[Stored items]
= Beginning of Section =

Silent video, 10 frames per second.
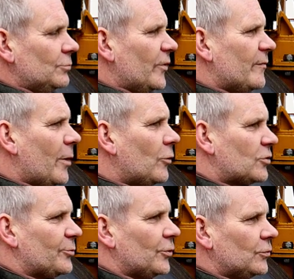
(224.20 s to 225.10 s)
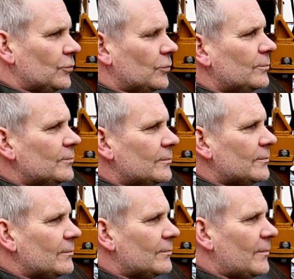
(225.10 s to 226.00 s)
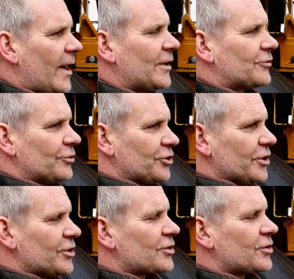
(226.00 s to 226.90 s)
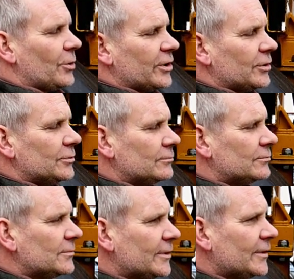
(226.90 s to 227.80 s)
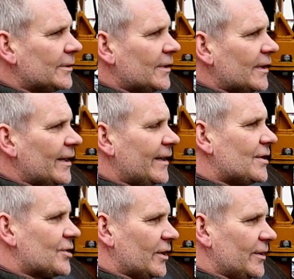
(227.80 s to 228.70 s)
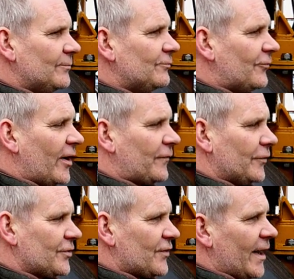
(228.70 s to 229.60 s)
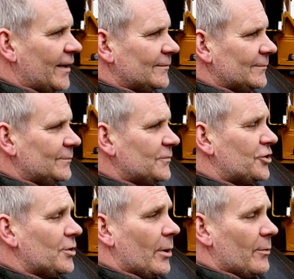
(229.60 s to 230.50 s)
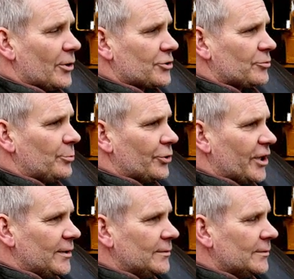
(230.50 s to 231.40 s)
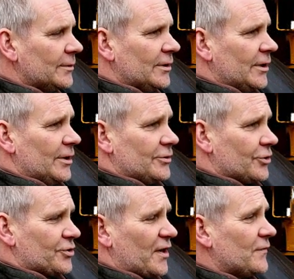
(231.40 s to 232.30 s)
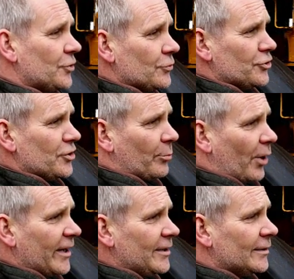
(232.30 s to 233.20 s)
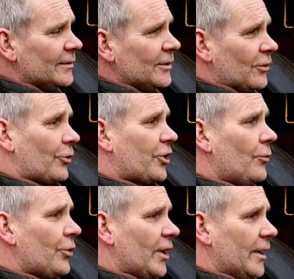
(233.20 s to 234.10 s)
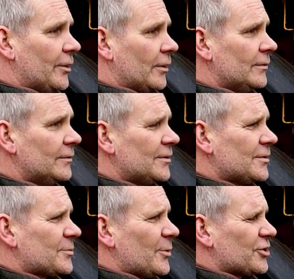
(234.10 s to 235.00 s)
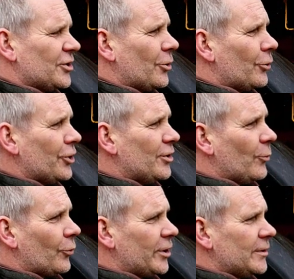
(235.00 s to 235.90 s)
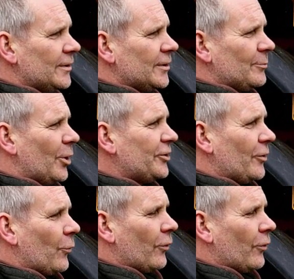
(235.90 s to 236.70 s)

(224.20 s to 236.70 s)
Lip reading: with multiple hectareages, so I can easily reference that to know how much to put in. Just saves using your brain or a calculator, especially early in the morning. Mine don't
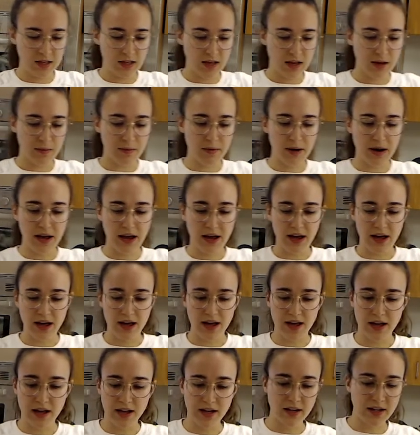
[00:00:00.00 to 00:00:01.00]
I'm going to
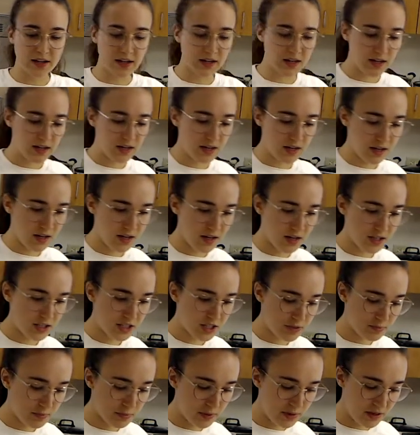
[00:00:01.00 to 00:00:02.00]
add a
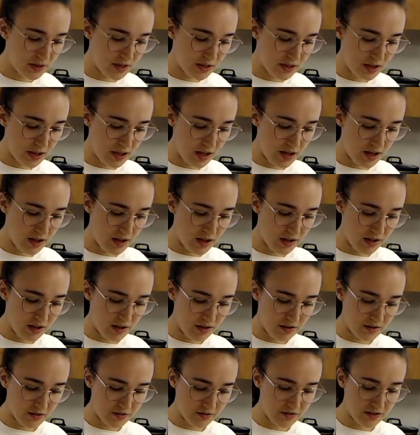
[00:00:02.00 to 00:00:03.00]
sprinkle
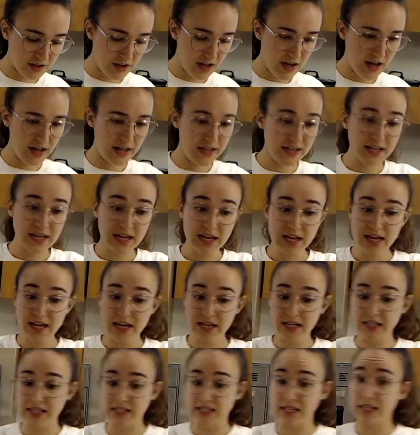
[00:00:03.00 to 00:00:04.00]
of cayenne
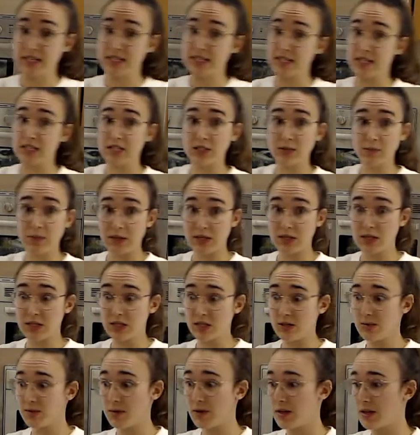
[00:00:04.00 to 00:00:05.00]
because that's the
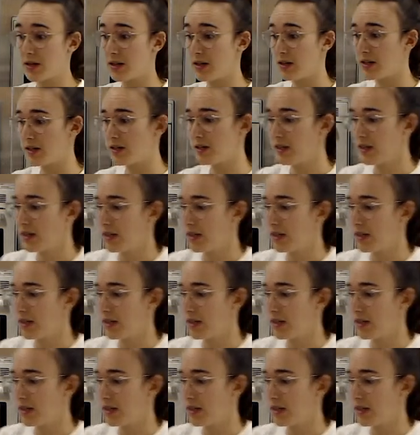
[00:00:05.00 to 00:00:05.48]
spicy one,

= End of Section =

> **TASK TO CARRY OUT**
Reproduce all the entries above exactly. Include no images.

> **EXERCISE SOLUTION**
Silent video, 10 frames per second.
(224.20 s to 225.10 s)
(225.10 s to 226.00 s)
(226.00 s to 226.90 s)
(226.90 s to 227.80 s)
(227.80 s to 228.70 s)
(228.70 s to 229.60 s)
(229.60 s to 230.50 s)
(230.50 s to 231.40 s)
(231.40 s to 232.30 s)
(232.30 s to 233.20 s)
(233.20 s to 234.10 s)
(234.10 s to 235.00 s)
(235.00 s to 235.90 s)
(235.90 s to 236.70 s)

(224.20 s to 236.70 s)
Lip reading: with multiple hectareages, so I can easily reference that to know how much to put in. Just saves using your brain or a calculator, especially early in the morning. Mine don't
[00:00:00.00 to 00:00:01.00]
I'm going to
[00:00:01.00 to 00:00:02.00]
add a
[00:00:02.00 to 00:00:03.00]
sprinkle
[00:00:03.00 to 00:00:04.00]
of cayenne
[00:00:04.00 to 00:00:05.00]
because that's the
[00:00:05.00 to 00:00:05.48]
spicy one,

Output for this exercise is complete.